24 Todo aquele, pois, que escuta estas minhas palavras, e as pratica, assemelhá-lo-ei ao homem prudente, que edificou a sua casa sobre a rocha; 
25 E desceu a chuva, e correram rios, e assopraram ventos, e combateram aquela casa, e não caiu, porque estava edificada sobre a rocha. 
26 E aquele que ouve estas minhas palavras, e não as cumpre, compará-lo-ei ao homem insensato, que edificou a sua casa sobre a areia; 
27 E desceu a chuva, e correram rios, e assopraram ventos, e combateram aquela casa, e caiu, e foi grande a sua queda. 
28 E aconteceu que, concluindo Jesus este discurso, a multidão se admirou da sua doutrina; 
29 Porquanto os ensinava como tendo autoridade; e não como os escribas.
  Portanto, o "Reino dos Cèus" se advém de Deus e de sua justiça, haveria de ser aplicado igualmente sobre a terra. Ou, em outras palavras, o a perfeição da justiça celesta haveria de ser aplicada igualmente na Terra e seu exemplo de vida seria o paradigma disto. Afinal, "o Reino dos Céus está dentro de vós" (Lucas 17:20-21).

  Isto não impedia que o próprio Jesus fizesse críticas severas aos que deveriam, mais que todos, cumprir a Lei Moral do judaísmo, que já traz, no meio de tanta letra morta, as pérolas referentes à regra de Ouro: Fazer a outrem o que gostaria que se fizessem.

  As discussões por vezes quase violentas entre Jesus e os doutores da Lei do Templo são bem conhecidas, como igualmente conhecida é sua atitude de expulsar os vendilhões do templo.
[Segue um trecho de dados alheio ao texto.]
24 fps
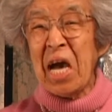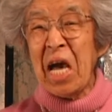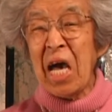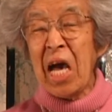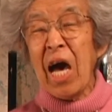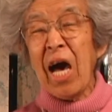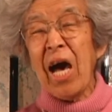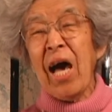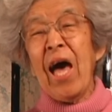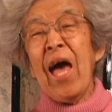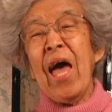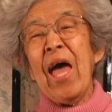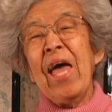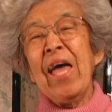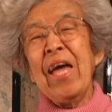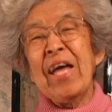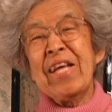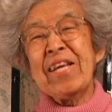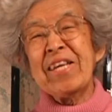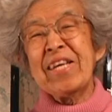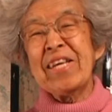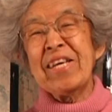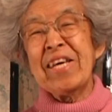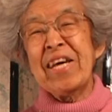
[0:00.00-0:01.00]
And
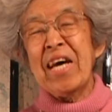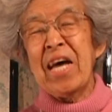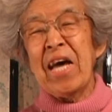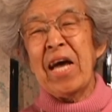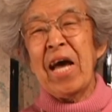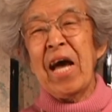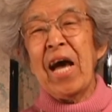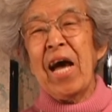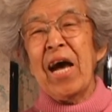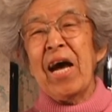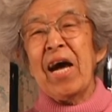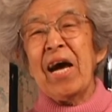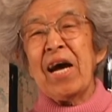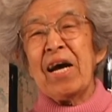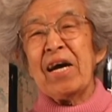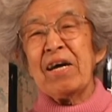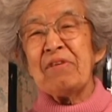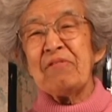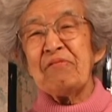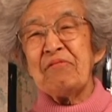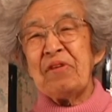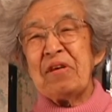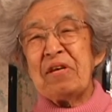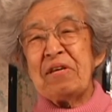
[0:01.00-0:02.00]
I
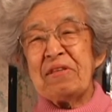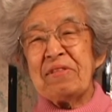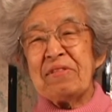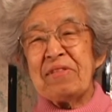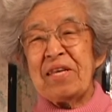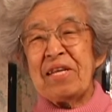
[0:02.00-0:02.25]
felt that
Justiça social e crítica à hipocrisia eram expressões do ensinamento de Cristo e foi isto que lhe faria seguir em rota de colisão com os interesses poderosos deste mundo e o resultado final todos conhecemos. Daí também o fato de que a ética radical de Jesus por vezes ficar encoberta pela letra nos escritos que sobre ele foram feitos, anos depois de sua morte sem que, no entanto, impedisse o despertar, ao menos nos três primeiros séculos, de pessoas de todas as classes sociais para a solidariedade e a crítica social, motivo das perseguições violentas aos cristãos até a época de Constantino. Infelizmente, a clareza revolucionária da mensagem original estaria sendo soterrada por uma série de encobrimentos dogmáticos e teológicos à medida que a Igreja se aproximava mais de César que do povo. Fica, então, uma pergunta: em nossa época de egoísmo exacerbado, individualismo e neofascismo galopante, como os poderosos de hoje tratariam Jesus Cristo?